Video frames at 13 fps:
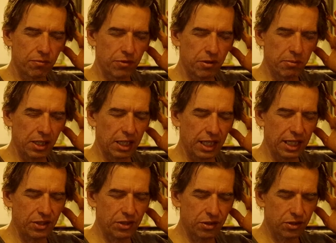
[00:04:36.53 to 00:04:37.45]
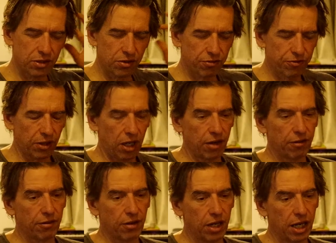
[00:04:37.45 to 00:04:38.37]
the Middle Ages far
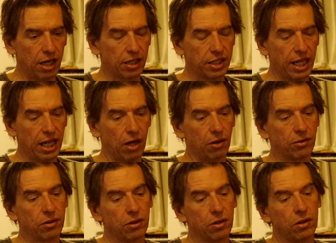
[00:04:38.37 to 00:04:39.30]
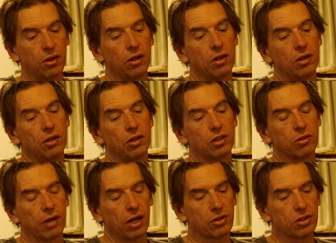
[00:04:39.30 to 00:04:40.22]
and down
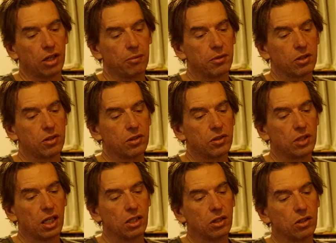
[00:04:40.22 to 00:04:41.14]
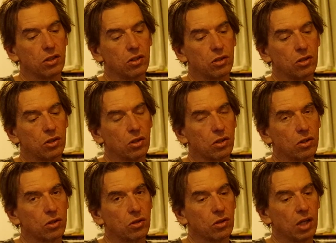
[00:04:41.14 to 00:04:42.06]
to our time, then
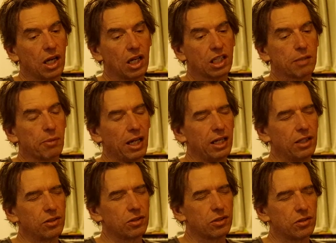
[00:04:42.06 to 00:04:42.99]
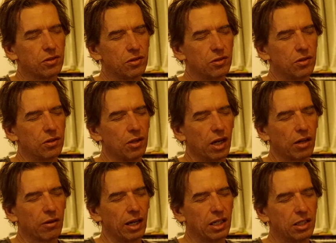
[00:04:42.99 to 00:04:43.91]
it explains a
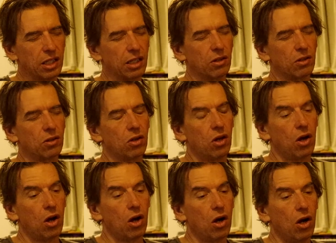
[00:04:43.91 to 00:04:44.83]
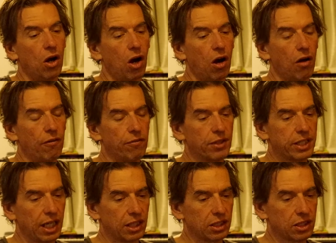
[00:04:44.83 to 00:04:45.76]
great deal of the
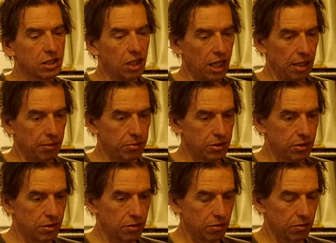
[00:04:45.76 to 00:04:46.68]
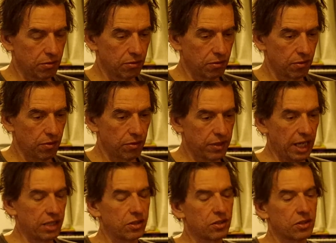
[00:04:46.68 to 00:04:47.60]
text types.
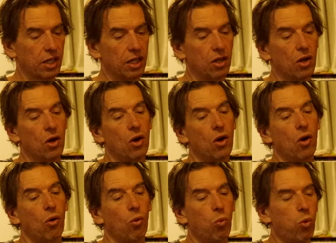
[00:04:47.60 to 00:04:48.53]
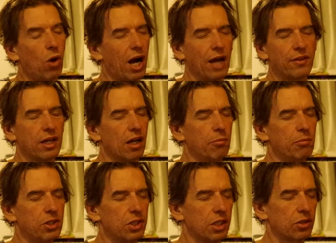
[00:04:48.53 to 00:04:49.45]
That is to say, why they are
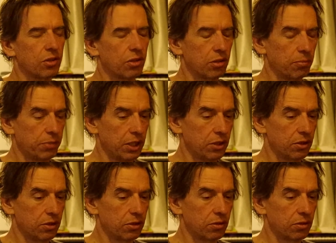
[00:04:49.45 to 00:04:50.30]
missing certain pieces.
⁂
Work task: Without the pictures, copy all of the entries exactly as they appear.

Expected answer:
Video frames at 13 fps:
[00:04:36.53 to 00:04:37.45]
[00:04:37.45 to 00:04:38.37]
the Middle Ages far
[00:04:38.37 to 00:04:39.30]
[00:04:39.30 to 00:04:40.22]
and down
[00:04:40.22 to 00:04:41.14]
[00:04:41.14 to 00:04:42.06]
to our time, then
[00:04:42.06 to 00:04:42.99]
[00:04:42.99 to 00:04:43.91]
it explains a
[00:04:43.91 to 00:04:44.83]
[00:04:44.83 to 00:04:45.76]
great deal of the
[00:04:45.76 to 00:04:46.68]
[00:04:46.68 to 00:04:47.60]
text types.
[00:04:47.60 to 00:04:48.53]
[00:04:48.53 to 00:04:49.45]
That is to say, why they are
[00:04:49.45 to 00:04:50.30]
missing certain pieces.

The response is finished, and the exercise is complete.